Probably best to re-download the printer drivers as well from HP Support & Drivers | United Kingdom


----------



## Seranya (Oct 17, 2011)

*Re: Printer won't scan (HP Deskjet 1050A)*

How do I redo the network settings?


----------



## Seranya (Oct 17, 2011)

*Re: Printer won't scan (HP Deskjet 1050A)*

So I downloaded this

I opened the application but it got to a point where it asked me to connect the printer and when I did it couldn't recognize it. What am I doing wrong?


----------



## Tomken15 (Dec 7, 2011)

*Re: Printer won't scan (HP Deskjet 1050A)*

Sometimes you can resolve network problems by manually entering the router shared key in at the printer control panel in Setup mode, instructions will be in your user manual.
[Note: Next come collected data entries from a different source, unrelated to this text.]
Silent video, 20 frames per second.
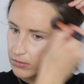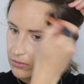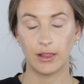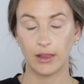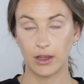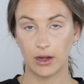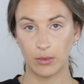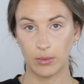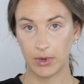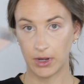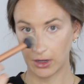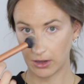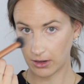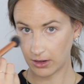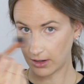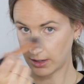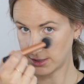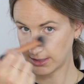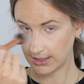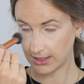A little bit
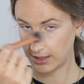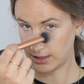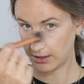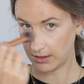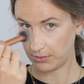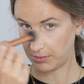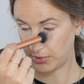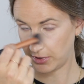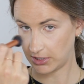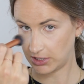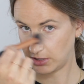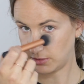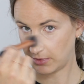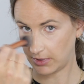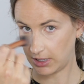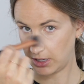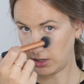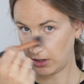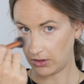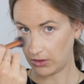across the bridge of
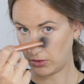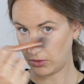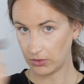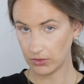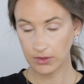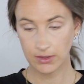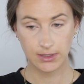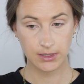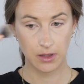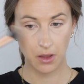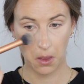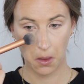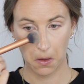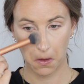my nose.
You can download and view the relevant sections from HP Deskjet 1050 All-in-One Printer series - J410*-* Manuals - HP Business Support Center

If that doesn't do it then probably the best bet would be to uninstall it, not forgetting to check if the printer icon is still showing in Devices and Printers afterwards (and uninstall it if it is), then reinstall afresh as downloading the drivers didn't resolve the connectivity problem either.


----------



## Karesaw (Jun 6, 2012)

*Re: Printer won't scan (HP Deskjet 1050A)*

Hi
I also get a lot of information from ukcartriges whose main motive is to provide the best printers there troubleshooting services,Cheap Printer Ink Cartridges,Ink Cartridges,Printer Cartridges,ink cartridges for printers,canon ink cartridge,inkjet printer ink and refilling so i think u also have to chose uktonercartridges.co.uk


----------



## Tomken15 (Dec 7, 2011)

*Re: Printer won't scan (HP Deskjet 1050A)*



Karesaw said:


> Hi
> I also get a lot of information from ukcartriges whose main motive is to provide the best printers there troubleshooting services,Cheap Printer Ink Cartridges,Ink Cartridges,Printer Cartridges,ink cartridges for printers,canon ink cartridge,inkjet printer ink and refilling so i think u also have to chose uktonercartridges.co.uk


Is this SPAM ?

The fault is that of a connection one between the printer and the computer, not one of that it's connecting and won't print etc.


----------



## Seranya (Oct 17, 2011)

*Re: Printer won't scan (HP Deskjet 1050A)*

I reinstalled the printer but the scanner still won't work. The exact same error appears.


----------



## Illbiteyournose (Jun 5, 2012)

Try a different USB port? There may be an error with it.


----------



## Seranya (Oct 17, 2011)

*Re: Printer won't scan (HP Deskjet 1050A)*

You just saved my life! Thank you so much! For months I've been trying to scan some things. I didn't think the USB ports would have anything to do with it, since the printer worked just fine.


----------



## Illbiteyournose (Jun 5, 2012)

My pleasure, 

I know that It can be the simplest of things with printers.  

Enjoy anyway!!


----------